Mad cow disease: FAO recommends precautions
How serious is the threat of bovine spongiform encephalopathy (BSE) or mad cow disease to countries outside Europe?
FAO estimates that between 1986-96 up to today, meat and bone meal (MBM) from Europe was exported to more than 100 countries. Around 100 countries imported live cattle. Some countries also re-exported MBM to third countries.
All countries which have imported cattle or meat and bone meal that originated from Western Europe, during and since the 1980s, can be therefore considered at risk from the disease. Regions that have imported sizeable quantities of meat meal from the UK during and since the 1980s include the Near East, Eastern Europe and Asia.
The least likely risks are in Latin America, Australia and New Zealand because of the nature of their industries, systems of production, and sources of MBM.
A country's particular risk of BSE depends on the quantities and source of MBM imported. Where and how was MBM used, i.e. in dairy feed as opposed to poultry feeds? What is the national system of rendering and recycling of cattle/animal waste? The national BSE risk is further dependent on internal surveillance systems.
FAO endorses the European Commission Scientific Steering Committee's BSE risk assessment study. It is based on whether countries have imported MBM or live cattle during the risk period (1980s onwards), as well as the measures in place for risk management in the livestock, meat and feed industries, as well as the nature and structure of those industries.
According to this study it is 'highly unlikely that the BSE agent is present' in Argentina, Australia, Chile, Norway, New Zealand and Paraguay. Canada and the USA are unlikely to have BSE in their herds but it cannot be excluded. Switzerland has identified BSE at a low level.
What is FAO's advice to countries outside Western Europe which are concerned about the possible threat of mad cow disease?
FAO urges countries around the world, not just those in Western Europe, to be concerned about the risk of BSE and its human form, the new variant Creutzfeldt-Jakob disease (nvCJD). FAO calls for action to protect the human population, as well as the livestock, feed and meat industries.
Our message is that all countries should take precautionary measures. This would include general improvements in the food and feed safety system.
What action does FAO recommend?
For countries which have imported animals and MBM from BSE-infected trading partners, FAO advises the adoption of a precautionary approach:
For developing countries, the most important action is to closely monitor their herds and to ensure the reporting of animals which show BSE-like symptoms. The introduction of targeted testing for BSE, where there is a high risk, should be considered.
Risk management should be based on sound and thorough risk assessment. An initial risk assessment of BSE for selected countries not belonging to the EU has been carried out by the EC. FAO supports the EC's action and considers that there is an urgent need to refine the risk assessment and to extend it to other countries and regions. Furthermore, countries themselves should initiate their own risk assessment as they hold key information as to internal use of imported risk materials and processing and recycling of bovine waste.

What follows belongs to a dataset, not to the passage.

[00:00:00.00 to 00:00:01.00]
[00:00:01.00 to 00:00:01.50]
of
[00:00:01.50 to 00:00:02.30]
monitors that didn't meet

FAO advises countries to consider banning MBM in animal feed. What are the alternative feed resources?
There are many alternative feed resources. Many countries have sustainable systems of animal production which are highly appropriate to their locally available resources. Meat and bone meal is only a small part of the raw materials used in the feed industry (2% in Europe).
FAO's Internet-based Animal Feed Resources Information System contains information about 50 alternative vegetable protein resources, such as legumes, pulses and oil cakes.

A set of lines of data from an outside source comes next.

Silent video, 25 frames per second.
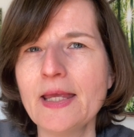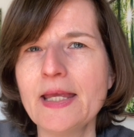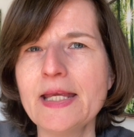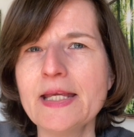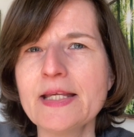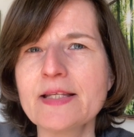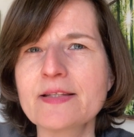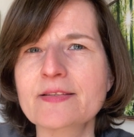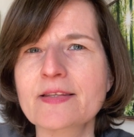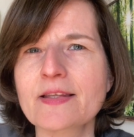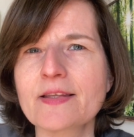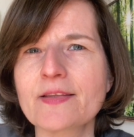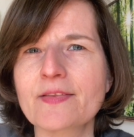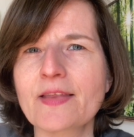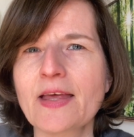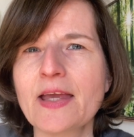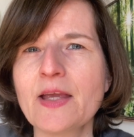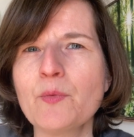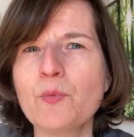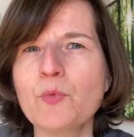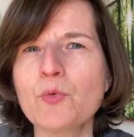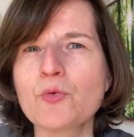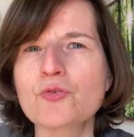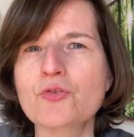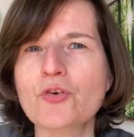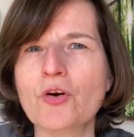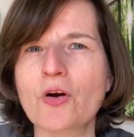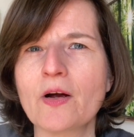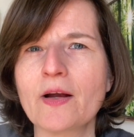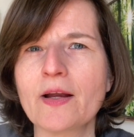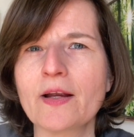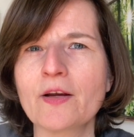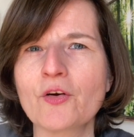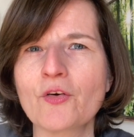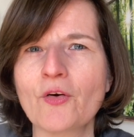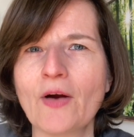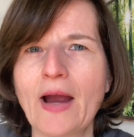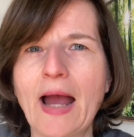is that they will try
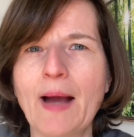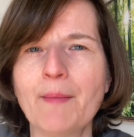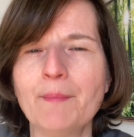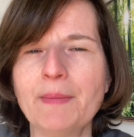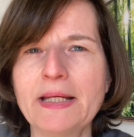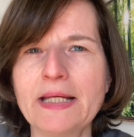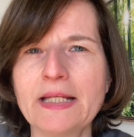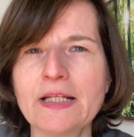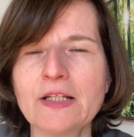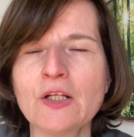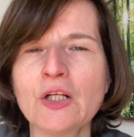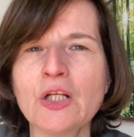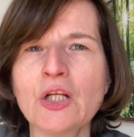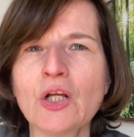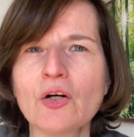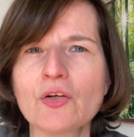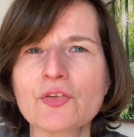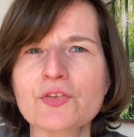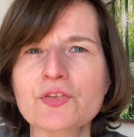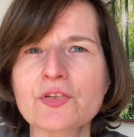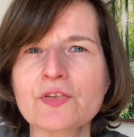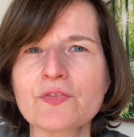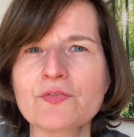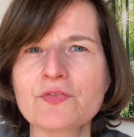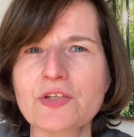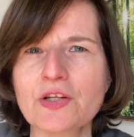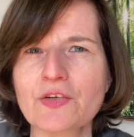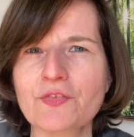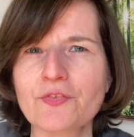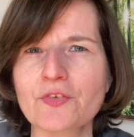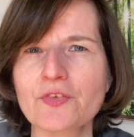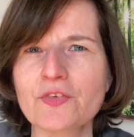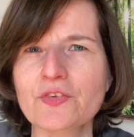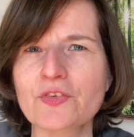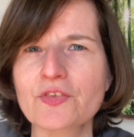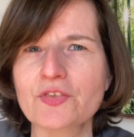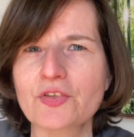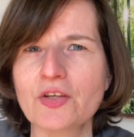and cram in lots of
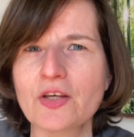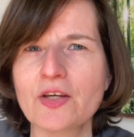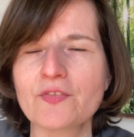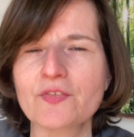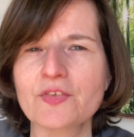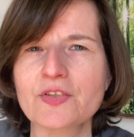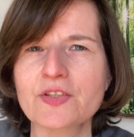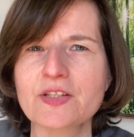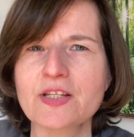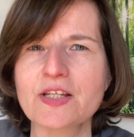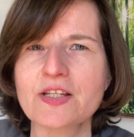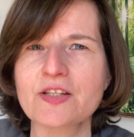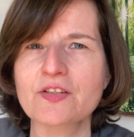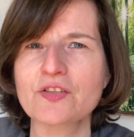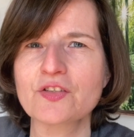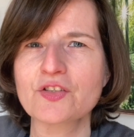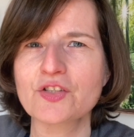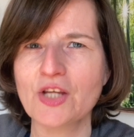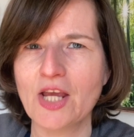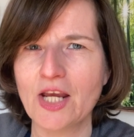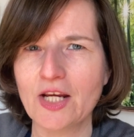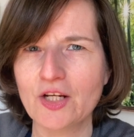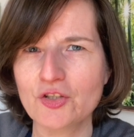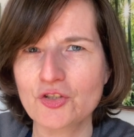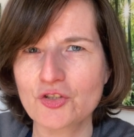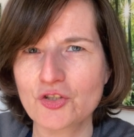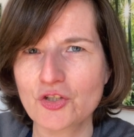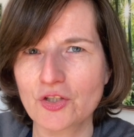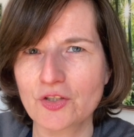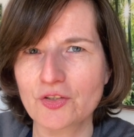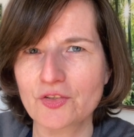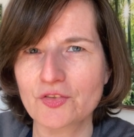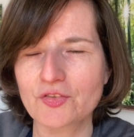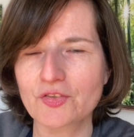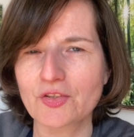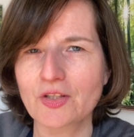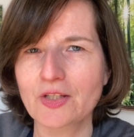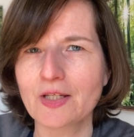different surfaces and
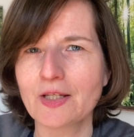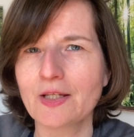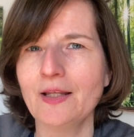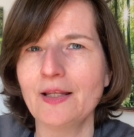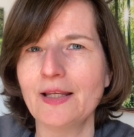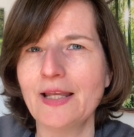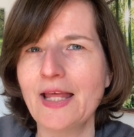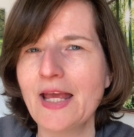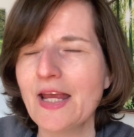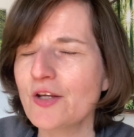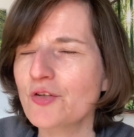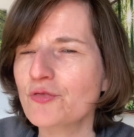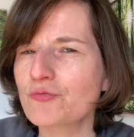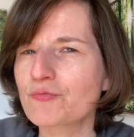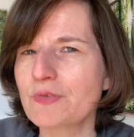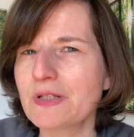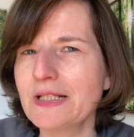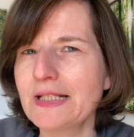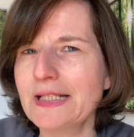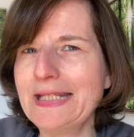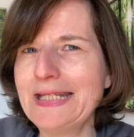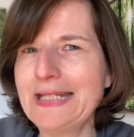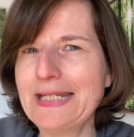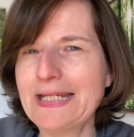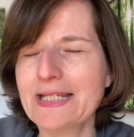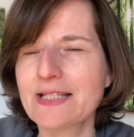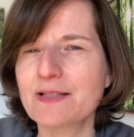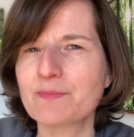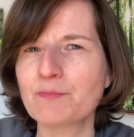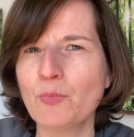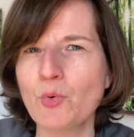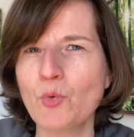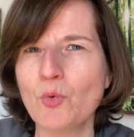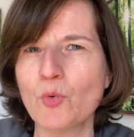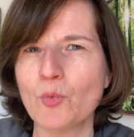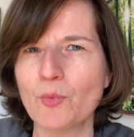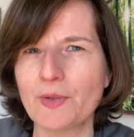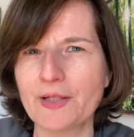textures. Less really is
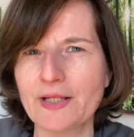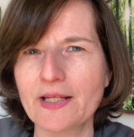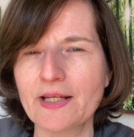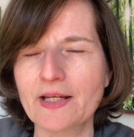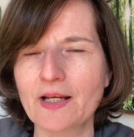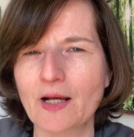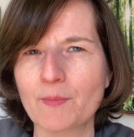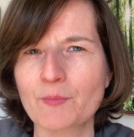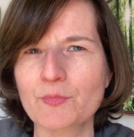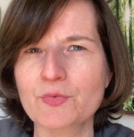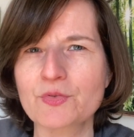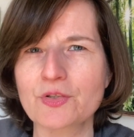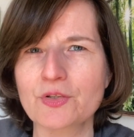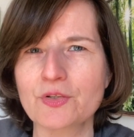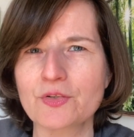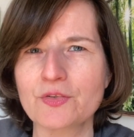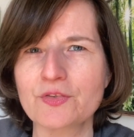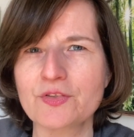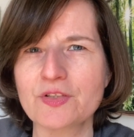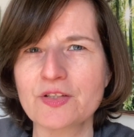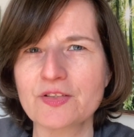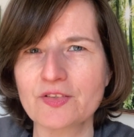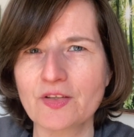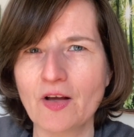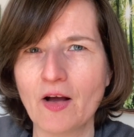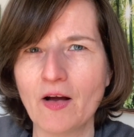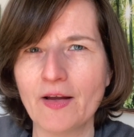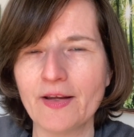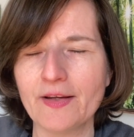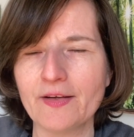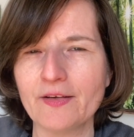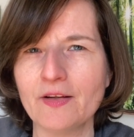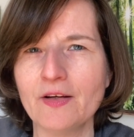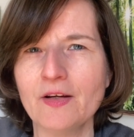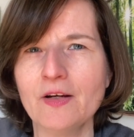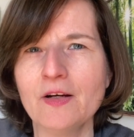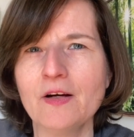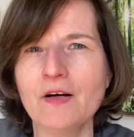more when it comes to good
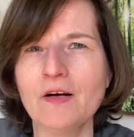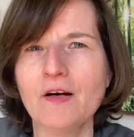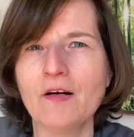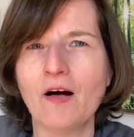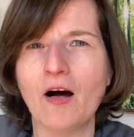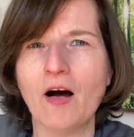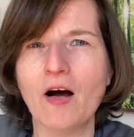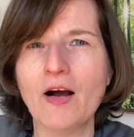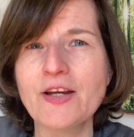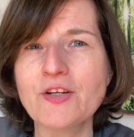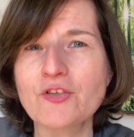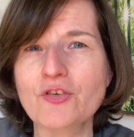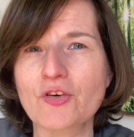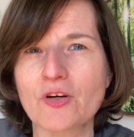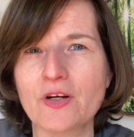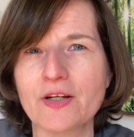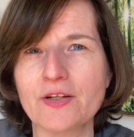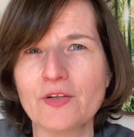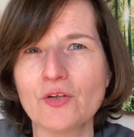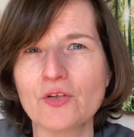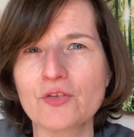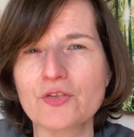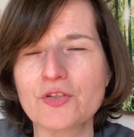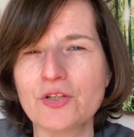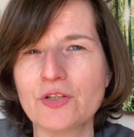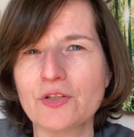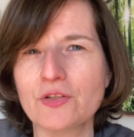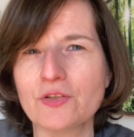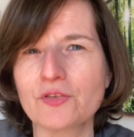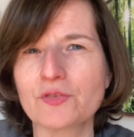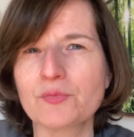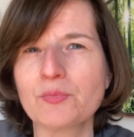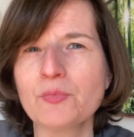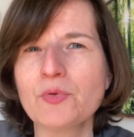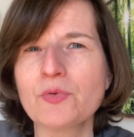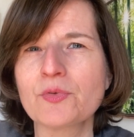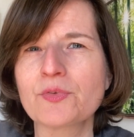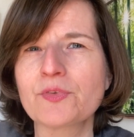design. I try not to use
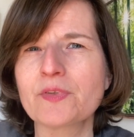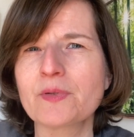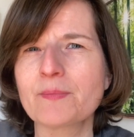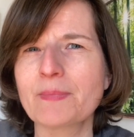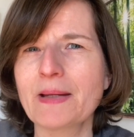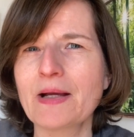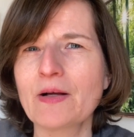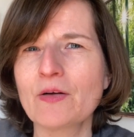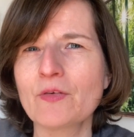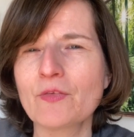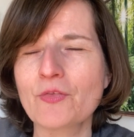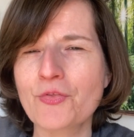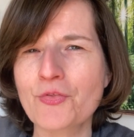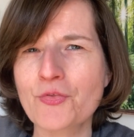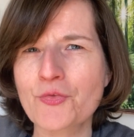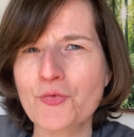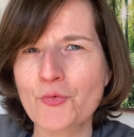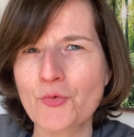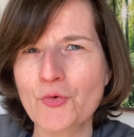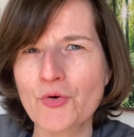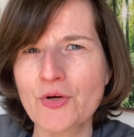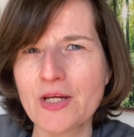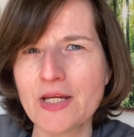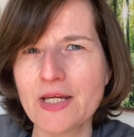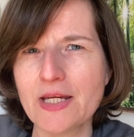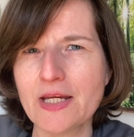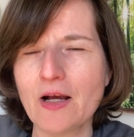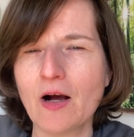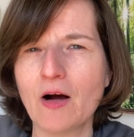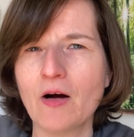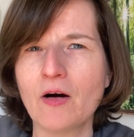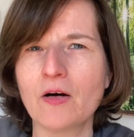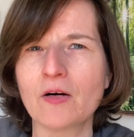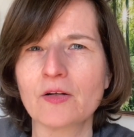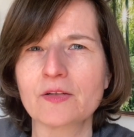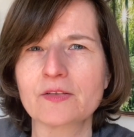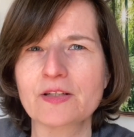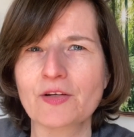more than about 3
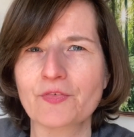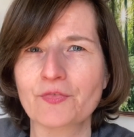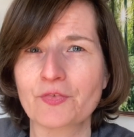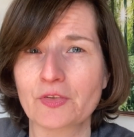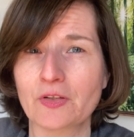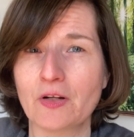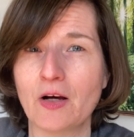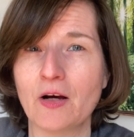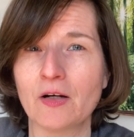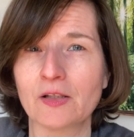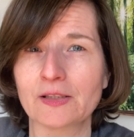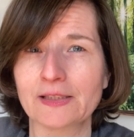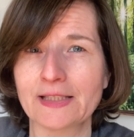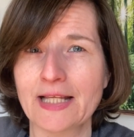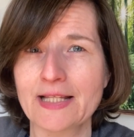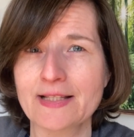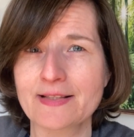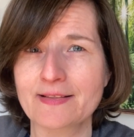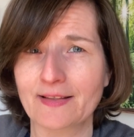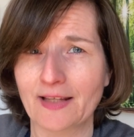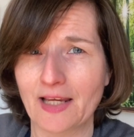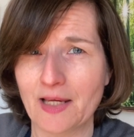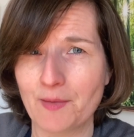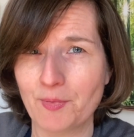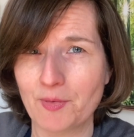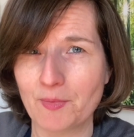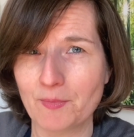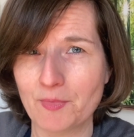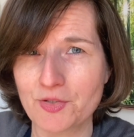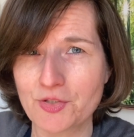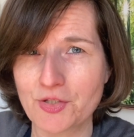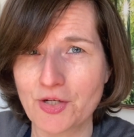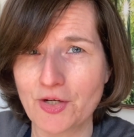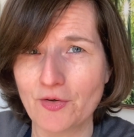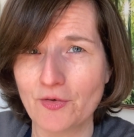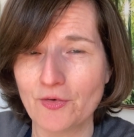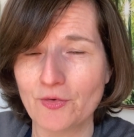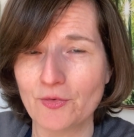different hard landscaping
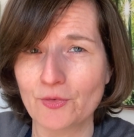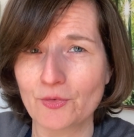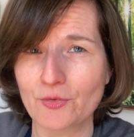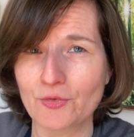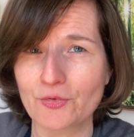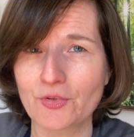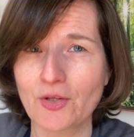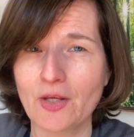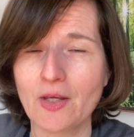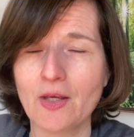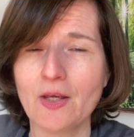materials.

What are FAO's recommendations to consumers?
From the information presently available, FAO has no reason to believe that milk is not safe.
Low quality beef products (that may contain mechanically removed meat) are the most risky. There is no evidence so far of natural occurrence of BSE in other ruminants. There is also no evidence of BSE infection in pork and poultry meat.

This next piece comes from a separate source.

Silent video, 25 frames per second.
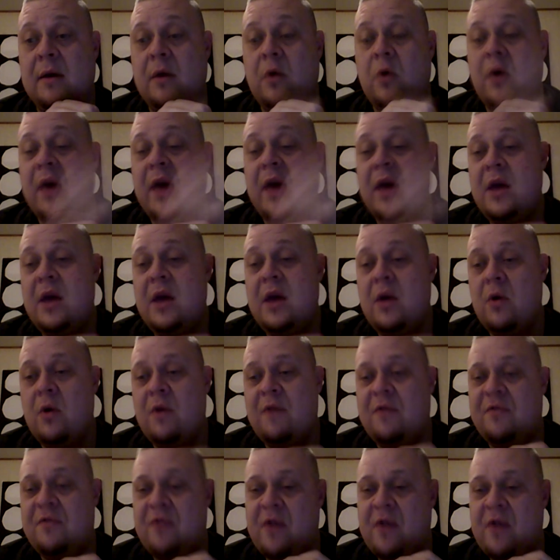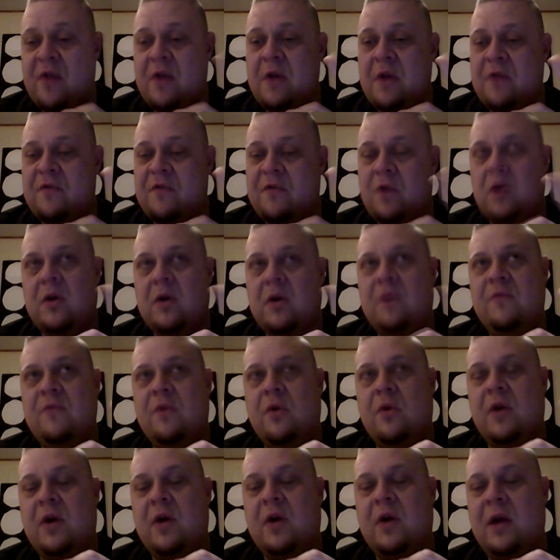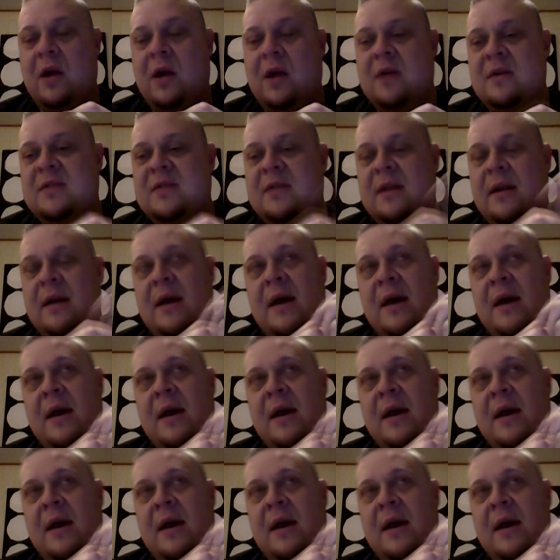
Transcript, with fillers: okay you have three or four four colors and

What is FAO doing to address the concerns of developing countries?
FAO is offering advice on legislation and technical aspects, as well as on capacity building of government officials and other personnel.
FAO, together with the World Health Organisation (WHO) and the Office International des Epizooties (OIE), will hold an expert consultation most probably in June, to review and synthesize the current knowledge on pathogenesis, epidemiology, distribution, likely course, prevention and control of BSE/vCJD and, based on this review, draw up advice for countries, particularly developing countries, to protect their people from nvCJD, their livestock from BSE, and their industries from trade restrictions and their repercussions.
Furthermore, the FAO/WHO Codex Alimentarius is currently finalizing work on a 'Code of Practice for Good Animal Feeding' to ensure that animal products do not create risks to consumers.
What are the main elements of the Code of Practice for Good Animal Feeding?
This code of practice applies to feed manufacturing and to the use of all feeds, other than those consumed while grazing free range. The objective of the code is to encourage adherence to Good Manufacturing Practice (GMP) during the procurement, handling, storage, processing (however minimal), and distribution of feed for food producing animals. A further objective is to encourage good feeding practices on the farm. This code outlines the means by which hazards can be controlled by adopting appropriate processing, handling and monitoring procedures.